- WHAT YOU ARE ASKED TO DO
The records below should be copied in full, exactly as shown.

- DATA FOR PROCESSING
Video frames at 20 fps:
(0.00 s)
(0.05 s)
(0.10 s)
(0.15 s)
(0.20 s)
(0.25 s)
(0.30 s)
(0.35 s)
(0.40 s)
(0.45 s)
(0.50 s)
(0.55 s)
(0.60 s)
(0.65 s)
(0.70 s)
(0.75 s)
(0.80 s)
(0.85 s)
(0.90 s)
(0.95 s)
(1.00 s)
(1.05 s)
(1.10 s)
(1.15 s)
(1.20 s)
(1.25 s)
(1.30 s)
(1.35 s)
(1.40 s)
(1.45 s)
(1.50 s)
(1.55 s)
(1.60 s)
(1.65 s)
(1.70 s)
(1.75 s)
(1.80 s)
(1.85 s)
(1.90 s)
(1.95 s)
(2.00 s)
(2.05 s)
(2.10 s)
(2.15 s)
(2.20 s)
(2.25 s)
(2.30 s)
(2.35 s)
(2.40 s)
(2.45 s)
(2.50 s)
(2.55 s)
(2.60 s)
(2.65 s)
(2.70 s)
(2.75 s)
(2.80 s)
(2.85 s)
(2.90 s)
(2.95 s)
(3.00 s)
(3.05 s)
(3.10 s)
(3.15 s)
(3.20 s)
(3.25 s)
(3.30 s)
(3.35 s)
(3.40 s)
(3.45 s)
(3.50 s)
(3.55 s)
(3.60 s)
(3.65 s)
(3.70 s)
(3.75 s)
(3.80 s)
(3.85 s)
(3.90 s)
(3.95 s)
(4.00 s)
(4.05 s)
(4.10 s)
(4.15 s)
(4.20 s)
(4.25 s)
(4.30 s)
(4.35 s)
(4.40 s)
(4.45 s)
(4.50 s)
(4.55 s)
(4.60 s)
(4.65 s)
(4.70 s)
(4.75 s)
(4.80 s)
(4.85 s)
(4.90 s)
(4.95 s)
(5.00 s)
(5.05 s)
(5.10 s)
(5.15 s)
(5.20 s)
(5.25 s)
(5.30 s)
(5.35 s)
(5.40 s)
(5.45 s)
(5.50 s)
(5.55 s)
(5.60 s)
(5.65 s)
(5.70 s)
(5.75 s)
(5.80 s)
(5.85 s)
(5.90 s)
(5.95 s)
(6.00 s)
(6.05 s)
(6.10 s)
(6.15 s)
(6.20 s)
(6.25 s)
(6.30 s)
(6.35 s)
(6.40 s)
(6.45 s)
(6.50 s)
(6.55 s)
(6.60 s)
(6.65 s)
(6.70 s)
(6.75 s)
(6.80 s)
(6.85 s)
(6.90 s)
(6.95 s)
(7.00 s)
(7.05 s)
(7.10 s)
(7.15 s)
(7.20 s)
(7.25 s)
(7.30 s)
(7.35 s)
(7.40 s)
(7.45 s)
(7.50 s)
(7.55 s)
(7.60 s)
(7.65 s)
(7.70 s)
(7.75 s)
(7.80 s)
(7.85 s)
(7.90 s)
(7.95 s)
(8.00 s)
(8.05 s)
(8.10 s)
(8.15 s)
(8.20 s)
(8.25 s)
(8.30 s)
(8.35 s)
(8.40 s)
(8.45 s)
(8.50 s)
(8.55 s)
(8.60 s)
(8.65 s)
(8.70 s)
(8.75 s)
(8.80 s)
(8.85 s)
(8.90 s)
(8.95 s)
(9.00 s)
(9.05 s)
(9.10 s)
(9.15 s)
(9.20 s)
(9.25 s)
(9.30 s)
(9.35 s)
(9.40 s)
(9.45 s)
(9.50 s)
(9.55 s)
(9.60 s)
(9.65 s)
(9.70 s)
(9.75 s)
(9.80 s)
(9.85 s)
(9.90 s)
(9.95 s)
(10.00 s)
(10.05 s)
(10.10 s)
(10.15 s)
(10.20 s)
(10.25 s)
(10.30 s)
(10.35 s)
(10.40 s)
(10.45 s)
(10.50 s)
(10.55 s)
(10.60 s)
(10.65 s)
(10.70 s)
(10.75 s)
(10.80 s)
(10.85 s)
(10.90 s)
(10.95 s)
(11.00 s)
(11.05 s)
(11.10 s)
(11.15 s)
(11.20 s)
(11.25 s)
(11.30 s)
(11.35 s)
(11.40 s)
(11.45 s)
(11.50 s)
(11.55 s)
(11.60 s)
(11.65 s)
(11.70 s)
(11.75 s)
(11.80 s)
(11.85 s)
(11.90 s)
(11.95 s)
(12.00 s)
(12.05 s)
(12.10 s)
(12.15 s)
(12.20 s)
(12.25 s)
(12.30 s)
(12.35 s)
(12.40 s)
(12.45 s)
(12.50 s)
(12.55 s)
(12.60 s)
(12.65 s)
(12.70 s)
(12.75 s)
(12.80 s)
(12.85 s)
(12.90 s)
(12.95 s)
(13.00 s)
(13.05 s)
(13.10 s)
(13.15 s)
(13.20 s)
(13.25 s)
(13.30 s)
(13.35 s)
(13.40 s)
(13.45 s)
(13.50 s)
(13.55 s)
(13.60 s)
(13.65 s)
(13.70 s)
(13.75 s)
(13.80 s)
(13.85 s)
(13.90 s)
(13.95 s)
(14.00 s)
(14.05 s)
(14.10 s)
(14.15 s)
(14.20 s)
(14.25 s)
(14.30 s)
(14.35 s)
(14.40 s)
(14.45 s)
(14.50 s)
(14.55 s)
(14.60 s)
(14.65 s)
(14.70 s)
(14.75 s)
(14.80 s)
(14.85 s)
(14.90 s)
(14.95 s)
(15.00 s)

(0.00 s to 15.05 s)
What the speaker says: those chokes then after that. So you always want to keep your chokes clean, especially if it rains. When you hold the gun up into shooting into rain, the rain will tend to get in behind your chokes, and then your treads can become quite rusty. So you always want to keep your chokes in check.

- SOLUTION TO THIS TASK
Video frames at 20 fps:
(0.00 s)
(0.05 s)
(0.10 s)
(0.15 s)
(0.20 s)
(0.25 s)
(0.30 s)
(0.35 s)
(0.40 s)
(0.45 s)
(0.50 s)
(0.55 s)
(0.60 s)
(0.65 s)
(0.70 s)
(0.75 s)
(0.80 s)
(0.85 s)
(0.90 s)
(0.95 s)
(1.00 s)
(1.05 s)
(1.10 s)
(1.15 s)
(1.20 s)
(1.25 s)
(1.30 s)
(1.35 s)
(1.40 s)
(1.45 s)
(1.50 s)
(1.55 s)
(1.60 s)
(1.65 s)
(1.70 s)
(1.75 s)
(1.80 s)
(1.85 s)
(1.90 s)
(1.95 s)
(2.00 s)
(2.05 s)
(2.10 s)
(2.15 s)
(2.20 s)
(2.25 s)
(2.30 s)
(2.35 s)
(2.40 s)
(2.45 s)
(2.50 s)
(2.55 s)
(2.60 s)
(2.65 s)
(2.70 s)
(2.75 s)
(2.80 s)
(2.85 s)
(2.90 s)
(2.95 s)
(3.00 s)
(3.05 s)
(3.10 s)
(3.15 s)
(3.20 s)
(3.25 s)
(3.30 s)
(3.35 s)
(3.40 s)
(3.45 s)
(3.50 s)
(3.55 s)
(3.60 s)
(3.65 s)
(3.70 s)
(3.75 s)
(3.80 s)
(3.85 s)
(3.90 s)
(3.95 s)
(4.00 s)
(4.05 s)
(4.10 s)
(4.15 s)
(4.20 s)
(4.25 s)
(4.30 s)
(4.35 s)
(4.40 s)
(4.45 s)
(4.50 s)
(4.55 s)
(4.60 s)
(4.65 s)
(4.70 s)
(4.75 s)
(4.80 s)
(4.85 s)
(4.90 s)
(4.95 s)
(5.00 s)
(5.05 s)
(5.10 s)
(5.15 s)
(5.20 s)
(5.25 s)
(5.30 s)
(5.35 s)
(5.40 s)
(5.45 s)
(5.50 s)
(5.55 s)
(5.60 s)
(5.65 s)
(5.70 s)
(5.75 s)
(5.80 s)
(5.85 s)
(5.90 s)
(5.95 s)
(6.00 s)
(6.05 s)
(6.10 s)
(6.15 s)
(6.20 s)
(6.25 s)
(6.30 s)
(6.35 s)
(6.40 s)
(6.45 s)
(6.50 s)
(6.55 s)
(6.60 s)
(6.65 s)
(6.70 s)
(6.75 s)
(6.80 s)
(6.85 s)
(6.90 s)
(6.95 s)
(7.00 s)
(7.05 s)
(7.10 s)
(7.15 s)
(7.20 s)
(7.25 s)
(7.30 s)
(7.35 s)
(7.40 s)
(7.45 s)
(7.50 s)
(7.55 s)
(7.60 s)
(7.65 s)
(7.70 s)
(7.75 s)
(7.80 s)
(7.85 s)
(7.90 s)
(7.95 s)
(8.00 s)
(8.05 s)
(8.10 s)
(8.15 s)
(8.20 s)
(8.25 s)
(8.30 s)
(8.35 s)
(8.40 s)
(8.45 s)
(8.50 s)
(8.55 s)
(8.60 s)
(8.65 s)
(8.70 s)
(8.75 s)
(8.80 s)
(8.85 s)
(8.90 s)
(8.95 s)
(9.00 s)
(9.05 s)
(9.10 s)
(9.15 s)
(9.20 s)
(9.25 s)
(9.30 s)
(9.35 s)
(9.40 s)
(9.45 s)
(9.50 s)
(9.55 s)
(9.60 s)
(9.65 s)
(9.70 s)
(9.75 s)
(9.80 s)
(9.85 s)
(9.90 s)
(9.95 s)
(10.00 s)
(10.05 s)
(10.10 s)
(10.15 s)
(10.20 s)
(10.25 s)
(10.30 s)
(10.35 s)
(10.40 s)
(10.45 s)
(10.50 s)
(10.55 s)
(10.60 s)
(10.65 s)
(10.70 s)
(10.75 s)
(10.80 s)
(10.85 s)
(10.90 s)
(10.95 s)
(11.00 s)
(11.05 s)
(11.10 s)
(11.15 s)
(11.20 s)
(11.25 s)
(11.30 s)
(11.35 s)
(11.40 s)
(11.45 s)
(11.50 s)
(11.55 s)
(11.60 s)
(11.65 s)
(11.70 s)
(11.75 s)
(11.80 s)
(11.85 s)
(11.90 s)
(11.95 s)
(12.00 s)
(12.05 s)
(12.10 s)
(12.15 s)
(12.20 s)
(12.25 s)
(12.30 s)
(12.35 s)
(12.40 s)
(12.45 s)
(12.50 s)
(12.55 s)
(12.60 s)
(12.65 s)
(12.70 s)
(12.75 s)
(12.80 s)
(12.85 s)
(12.90 s)
(12.95 s)
(13.00 s)
(13.05 s)
(13.10 s)
(13.15 s)
(13.20 s)
(13.25 s)
(13.30 s)
(13.35 s)
(13.40 s)
(13.45 s)
(13.50 s)
(13.55 s)
(13.60 s)
(13.65 s)
(13.70 s)
(13.75 s)
(13.80 s)
(13.85 s)
(13.90 s)
(13.95 s)
(14.00 s)
(14.05 s)
(14.10 s)
(14.15 s)
(14.20 s)
(14.25 s)
(14.30 s)
(14.35 s)
(14.40 s)
(14.45 s)
(14.50 s)
(14.55 s)
(14.60 s)
(14.65 s)
(14.70 s)
(14.75 s)
(14.80 s)
(14.85 s)
(14.90 s)
(14.95 s)
(15.00 s)

(0.00 s to 15.05 s)
What the speaker says: those chokes then after that. So you always want to keep your chokes clean, especially if it rains. When you hold the gun up into shooting into rain, the rain will tend to get in behind your chokes, and then your treads can become quite rusty. So you always want to keep your chokes in check.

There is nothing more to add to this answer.